If there seem to be few appropriate or productive ways to shift the demand away from the bottleneck point using available hardware, you may have to acquire additional hardware. Adding capacity can refer to either supplementing the hardware with another similar piece or replacing the item with one that is larger, faster, or both.

Try to avoid a few of the more common mistakes. It is easy to conclude that more disks of the same type will permit better load distribution, when the truth is that providing another controller for the disks you already have might bring much better results. Likewise, rather than acquiring more disks of the same type, the real solution might be to replace one or more of the existing disks with a disk that has a faster transfer rate. Another mistake to avoid is acquiring disks that immediately overburden the controller or bus you place them on.

To make the correct choice, you must know whether your problem is due to either limitations in space and placement or to speed limitations. If you need speed improvement, be sure you know whether it is needed at the device or the controller. You must invest the effort to understand the I/O subsystem and the distribution of the I/O work load across it before you can expect to make the correct choices and configure them optimally. You should try to understand at all times just how close to capacity each part of your I/O subsystem is.

12.4 Improve RMS Caching

The Guide to OpenVMS File Applications is your primary reference for information on tuning RMS files and applications. RMS reduces the load on the I/O subsystems through buffering. Both the size of the buffers and the number of buffers are important in this reduction. In trying to determine reasonable values for buffer sizes and buffer counts, you should look for the optimal balance between minimal RMS I/O (using sufficiently large buffers) and minimal memory management I/O. Note that, if you define RMS buffers that are too large, you can more than fill the process's entire working set with these buffers, ultimately inducing more process paging.

12.5 Adjust File System Caches

The considerations for tuning disk file system caches are similar to those for tuning RMS buffers. Again, the issue is minimizing I/O. A disk file system maintains caches of various file system data structures such as file headers and directories.
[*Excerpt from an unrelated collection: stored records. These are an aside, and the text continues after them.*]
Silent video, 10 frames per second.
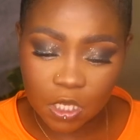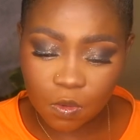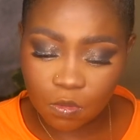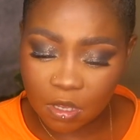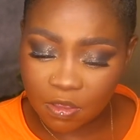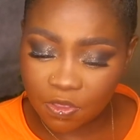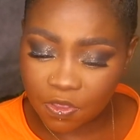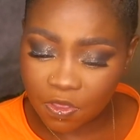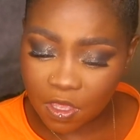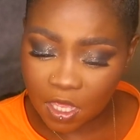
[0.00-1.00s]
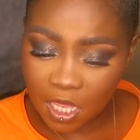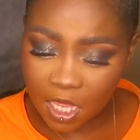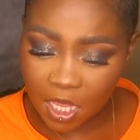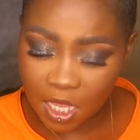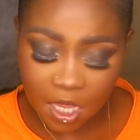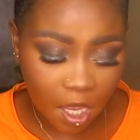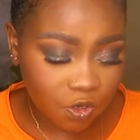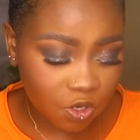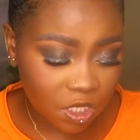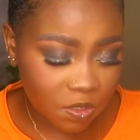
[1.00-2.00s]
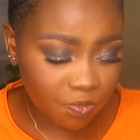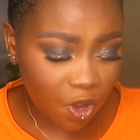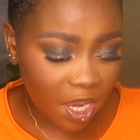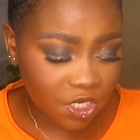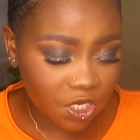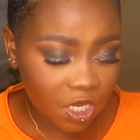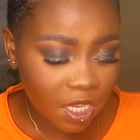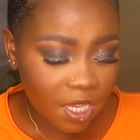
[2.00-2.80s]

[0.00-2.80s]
in with a cut crease brush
These caches are allocated from paged pool when the volume is mounted for ODS-2 volumes (default). (For an ODS-1 ACP, they are part of the ACP working set.) File system operations that only read data from the volume (as opposed to those that write) can be satisfied without performing a disk read, if the desired data items are in the file system caches. It is important to seek an appropriate balance point that matches the work load.

To evaluate file system caching activity:

  1. Enter the MONITOR FILE_SYSTEM_CACHE command.
  2. Examine the data items displayed. (For detailed descriptions of these items, refer to the OpenVMS System Management Utilities Reference Manual.)
  3. Invoke SYSGEN and modify, if necessary, appropriate ACP system parameters.

Data items in the FILE_SYSTEM_CACHE display correspond to ACP parameters as follows:


When you change the ACP cache parameters, remember to reboot the system to make the changes effective.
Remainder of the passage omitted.